Setting your standards - Overview

In SonarCloud, code quality and code security standards are enforced through two mechanisms: quality profiles and quality gates.

Every project has a quality profile set for each supported language. The profile defines which rules will be applied during analysis.

After analysis, the quality gate takes the resulting metrics and compares them to its defined thresholds to determine if the code meets the requirements for release or merge.

The quality profile and quality gate of every new project are set to built-in defaults, (called Sonar way).
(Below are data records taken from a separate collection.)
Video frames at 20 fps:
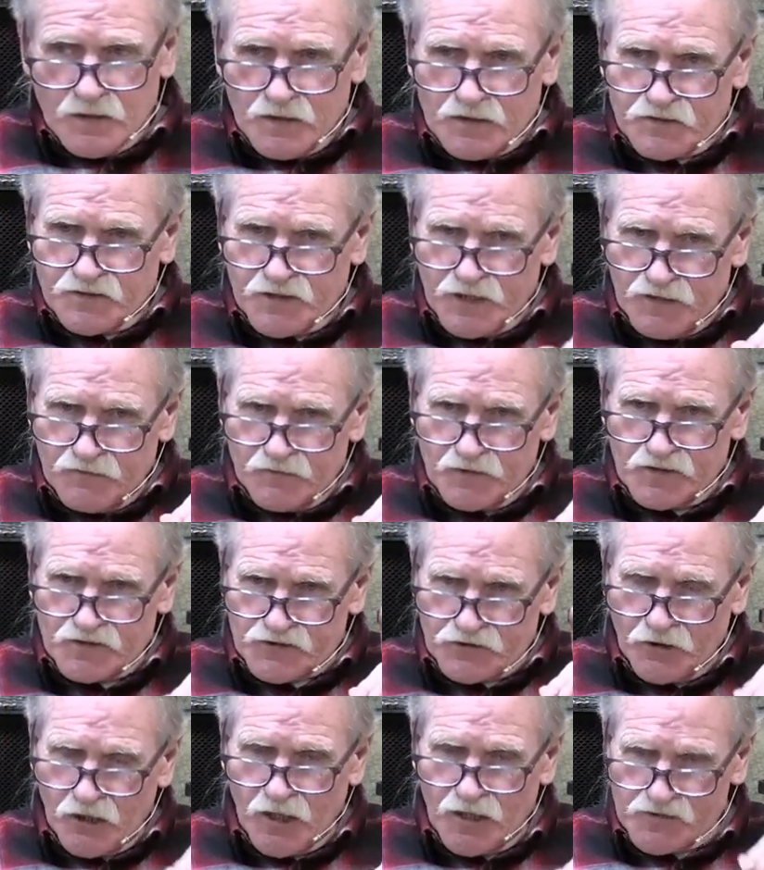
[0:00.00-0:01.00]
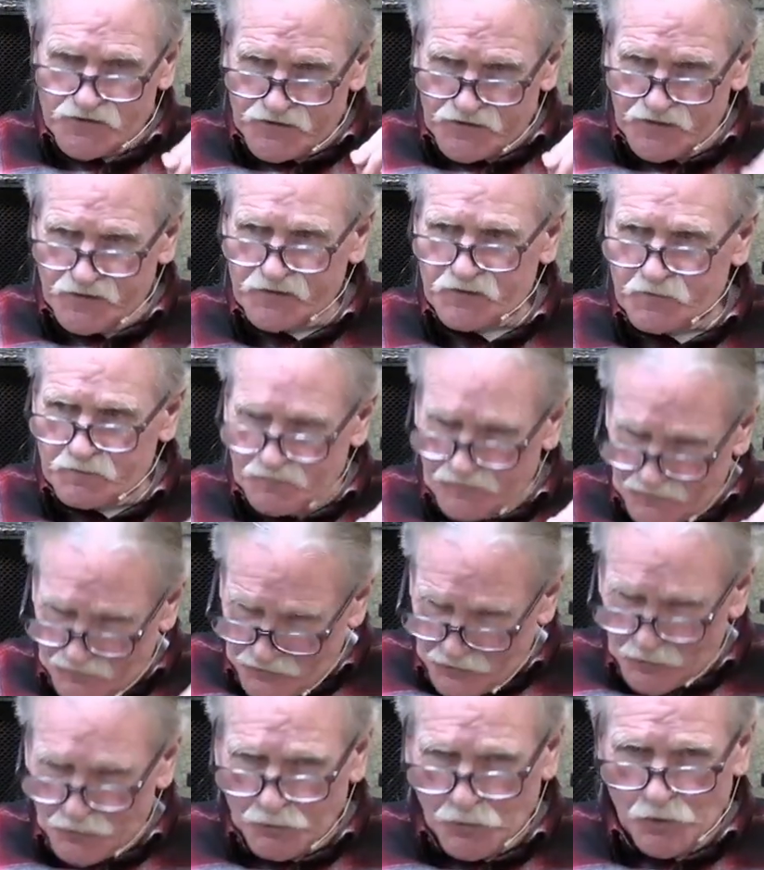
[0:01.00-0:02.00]
David has lost his
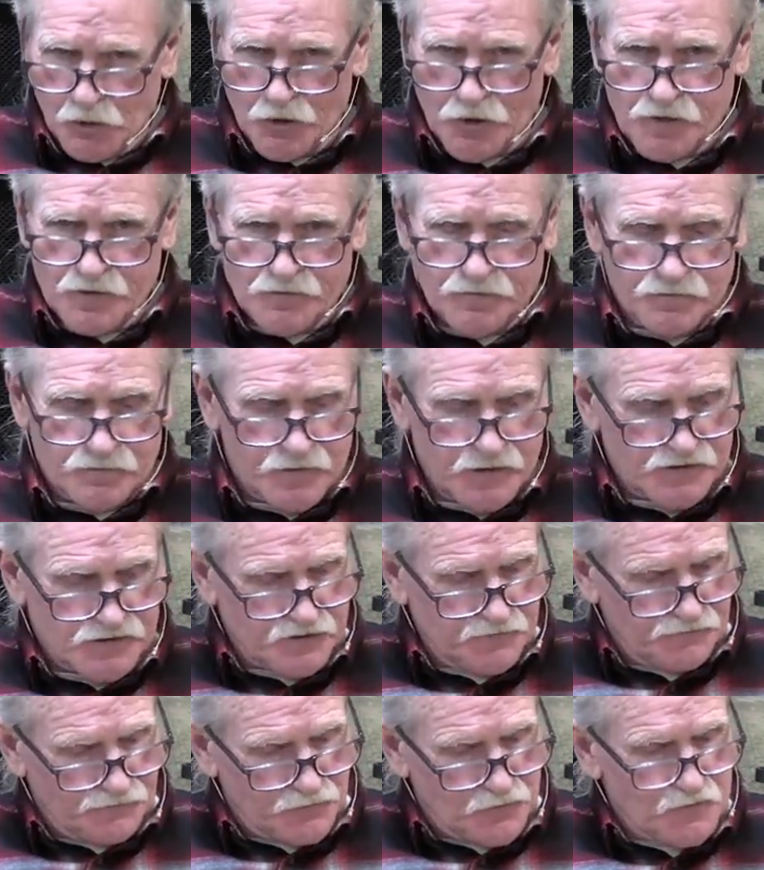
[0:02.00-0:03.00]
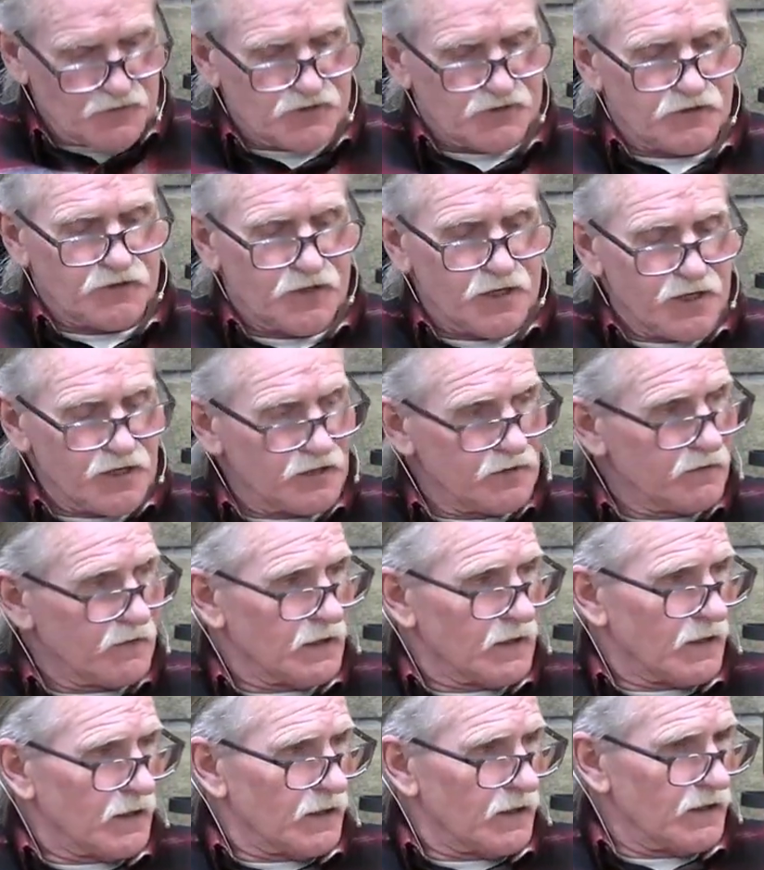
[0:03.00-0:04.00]
newborn. That's the first thing
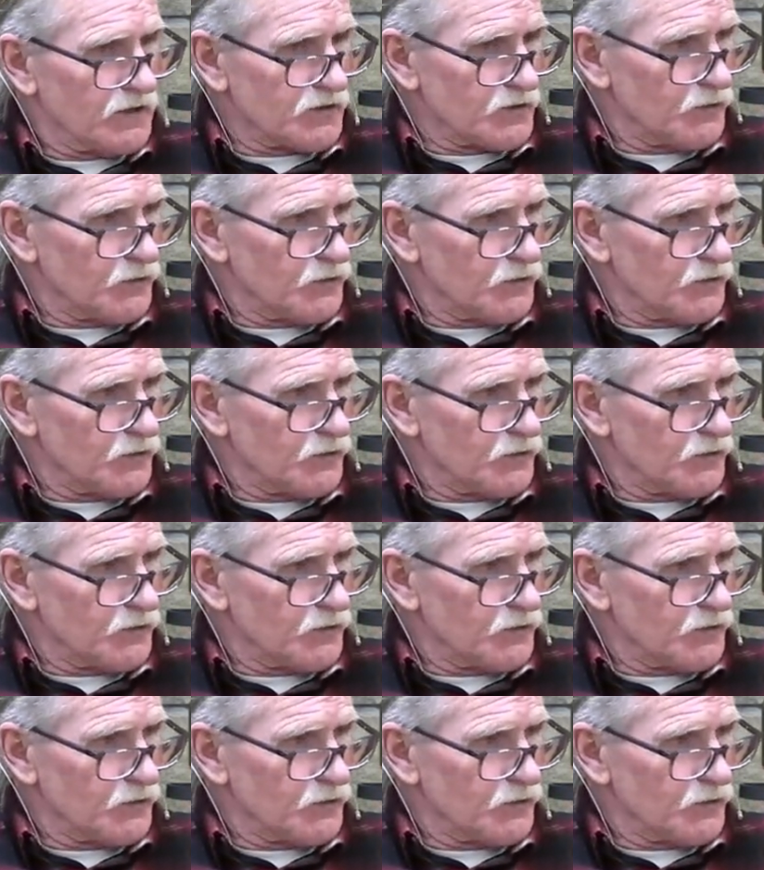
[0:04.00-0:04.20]
as a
The Sonar way quality profile and quality gate represent the optimum combination of rules and thresholds for most projects, guiding developers in using Clean as You Code principles to improve code quality and code security.

Quality gates

Each project has a single quality gate definition activated at any given time. This definition is used for all the quality gates that appear in the project, whether on the main branch, other branches, or pull requests.

When first imported, a project is assigned the default quality gate definition set for its organization. However, a different one can be chosen by a project administrator from among those available within the organization. The quality gate definitions available in your organization are defined and managed at the organization level by an organization administrator. See Managing quality gates.

Quality profiles

Each project has a single quality profile activated, for each language, at any given time. By default, the built-in Sonar way quality profile is activated for every language. However, a different one can be chosen by a project administrator from among those available within the organization. The quality profiles available in your organization can be defined at the organization level by an organization administrator. See Managing quality profiles.